The ONS and BBC and political independence


On Friday the Office for National Statistics (ONS) released revised GDP figures for the last quarter of 2009. The BBC and other media outlets reported this as good news as Q4 growth was revised upwards from 0.1 to 0.3%. In this context, it is worth reading Edmund Conway’s article, “Don’t be fooled: GDP figures were actually revised down.”  







He points out “The size of the British economy … was actually £133m smaller in the fourth quarter than the ONS previously thought,” and goes on to quote Andrew Lilico: “The faster growth … was entirely the result of a downwards revision to 2009 Q3.” Conway also notes with concern that the ONS press release on the revisions is entitled “Services growth in December pushes up GDP estimate.”







In other words, GDP is smaller today than people thought before the revision. The only reason why growth is higher is because three months ago the over-estimate was even greater. One of the authors once read a spoof on Conservative employment figures in 1981 that read: “Though unemployment has risen again, the government is delighted that there has been a slowdown in the rate at which the increase is rising.
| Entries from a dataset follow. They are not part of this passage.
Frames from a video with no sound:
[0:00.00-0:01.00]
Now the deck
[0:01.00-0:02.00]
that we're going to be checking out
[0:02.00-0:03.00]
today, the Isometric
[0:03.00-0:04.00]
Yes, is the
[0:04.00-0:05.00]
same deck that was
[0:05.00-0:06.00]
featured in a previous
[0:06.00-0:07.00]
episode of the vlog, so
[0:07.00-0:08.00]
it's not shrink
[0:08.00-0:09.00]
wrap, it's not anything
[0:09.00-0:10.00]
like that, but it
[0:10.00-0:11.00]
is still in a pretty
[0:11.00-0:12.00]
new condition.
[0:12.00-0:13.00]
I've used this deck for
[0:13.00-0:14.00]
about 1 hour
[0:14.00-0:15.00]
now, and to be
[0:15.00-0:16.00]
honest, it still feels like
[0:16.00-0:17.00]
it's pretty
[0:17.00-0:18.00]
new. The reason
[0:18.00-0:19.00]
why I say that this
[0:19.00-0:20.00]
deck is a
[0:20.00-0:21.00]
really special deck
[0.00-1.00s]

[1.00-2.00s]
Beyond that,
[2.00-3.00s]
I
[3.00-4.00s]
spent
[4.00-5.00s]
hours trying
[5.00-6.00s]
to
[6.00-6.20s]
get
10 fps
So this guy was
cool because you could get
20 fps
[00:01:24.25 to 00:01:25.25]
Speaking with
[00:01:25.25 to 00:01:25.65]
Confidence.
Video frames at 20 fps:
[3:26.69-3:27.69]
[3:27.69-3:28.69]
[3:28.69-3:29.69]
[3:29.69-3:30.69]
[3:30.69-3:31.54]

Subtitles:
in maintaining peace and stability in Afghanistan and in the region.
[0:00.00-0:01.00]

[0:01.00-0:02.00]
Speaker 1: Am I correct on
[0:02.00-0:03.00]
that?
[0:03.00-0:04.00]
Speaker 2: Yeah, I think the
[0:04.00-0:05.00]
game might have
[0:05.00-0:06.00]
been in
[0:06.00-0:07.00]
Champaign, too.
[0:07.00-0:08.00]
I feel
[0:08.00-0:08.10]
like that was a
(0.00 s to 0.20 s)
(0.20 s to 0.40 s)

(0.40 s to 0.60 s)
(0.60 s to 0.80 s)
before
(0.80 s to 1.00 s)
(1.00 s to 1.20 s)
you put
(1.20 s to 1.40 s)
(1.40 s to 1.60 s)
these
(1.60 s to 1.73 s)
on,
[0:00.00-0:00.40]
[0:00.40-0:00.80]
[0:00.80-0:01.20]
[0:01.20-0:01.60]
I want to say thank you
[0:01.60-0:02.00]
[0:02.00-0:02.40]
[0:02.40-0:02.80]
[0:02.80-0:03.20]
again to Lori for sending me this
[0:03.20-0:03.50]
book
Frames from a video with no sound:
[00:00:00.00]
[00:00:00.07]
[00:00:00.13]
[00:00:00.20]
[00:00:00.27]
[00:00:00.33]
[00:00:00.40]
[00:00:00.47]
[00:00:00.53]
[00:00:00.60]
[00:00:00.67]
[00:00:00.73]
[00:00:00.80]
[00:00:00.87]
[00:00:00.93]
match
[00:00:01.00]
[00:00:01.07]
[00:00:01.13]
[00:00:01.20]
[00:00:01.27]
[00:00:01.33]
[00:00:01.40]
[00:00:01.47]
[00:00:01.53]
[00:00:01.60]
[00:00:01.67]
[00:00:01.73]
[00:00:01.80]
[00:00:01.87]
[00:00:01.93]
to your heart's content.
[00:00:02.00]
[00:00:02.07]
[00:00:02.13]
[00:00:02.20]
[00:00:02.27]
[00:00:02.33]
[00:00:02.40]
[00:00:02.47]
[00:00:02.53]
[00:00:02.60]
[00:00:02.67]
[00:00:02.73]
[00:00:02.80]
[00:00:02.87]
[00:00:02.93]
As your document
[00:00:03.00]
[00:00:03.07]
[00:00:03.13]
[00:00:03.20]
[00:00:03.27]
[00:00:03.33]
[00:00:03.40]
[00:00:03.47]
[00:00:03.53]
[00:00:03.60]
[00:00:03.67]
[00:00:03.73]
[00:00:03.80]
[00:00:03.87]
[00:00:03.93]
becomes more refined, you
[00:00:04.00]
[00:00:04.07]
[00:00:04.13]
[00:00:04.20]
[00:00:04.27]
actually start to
It is also delighted that, for the fourth month running, the number of unemployed is less than the population of Norway.” But the ONS and the BBC are not the government. The government can spin the figures how they like. However, it is not the job of supposedly independent organisations to (in the case of the ONS) create the spin and (in the case of the BBC) reflect the spin. The headlines should have been “National income revised down” with a possible sub-headline: “Stronger rebound from lower level.”








2 thoughts on “The ONS and BBC and political independence”

  1. Posted 01/03/2010 at 13:41 | Permalink

    Reputation is important, but there seem to be few British institutions which have managed to retain their reputation for trustworthiness in recent years.

    One way to partially overcome examples like the recent nonsense with respect to GDP figures would be to round the numbers off to the nearest whole percentage point. Then the ‘headline’ would hardly be newsworthy: ‘Zero per cent GDP growth rate for 4th quarter revised, but stays at zero per cent!’

    The margin of error in these GDP numbers is so big that it beggars belief that anyone except politicians (those ‘insidious and crafty animals’ — Adam Smith) would focus on a reported change of one tenth of one per cent.

  2. Posted 01/03/2010 at 14:08 | Permalink

    Yes, I’d also spotted this. GDP data are notoriously unreliable for measuring short-run fluctuations. They need to be seen alongside other indicators such as employment, tax take, benefits paid out, money supply etc to form a fuller impression of what’s going on.

    ONS press releases are sometimes dodgy and I wonder how far they are supported by the boffins who really do the counting. In a blog not long ago I pointed out some similar jiggery-pokery in the press release associated with recent estimates of the gender pay gap. There was obviously an attempt to put a spin on figures which could be interpreted differently.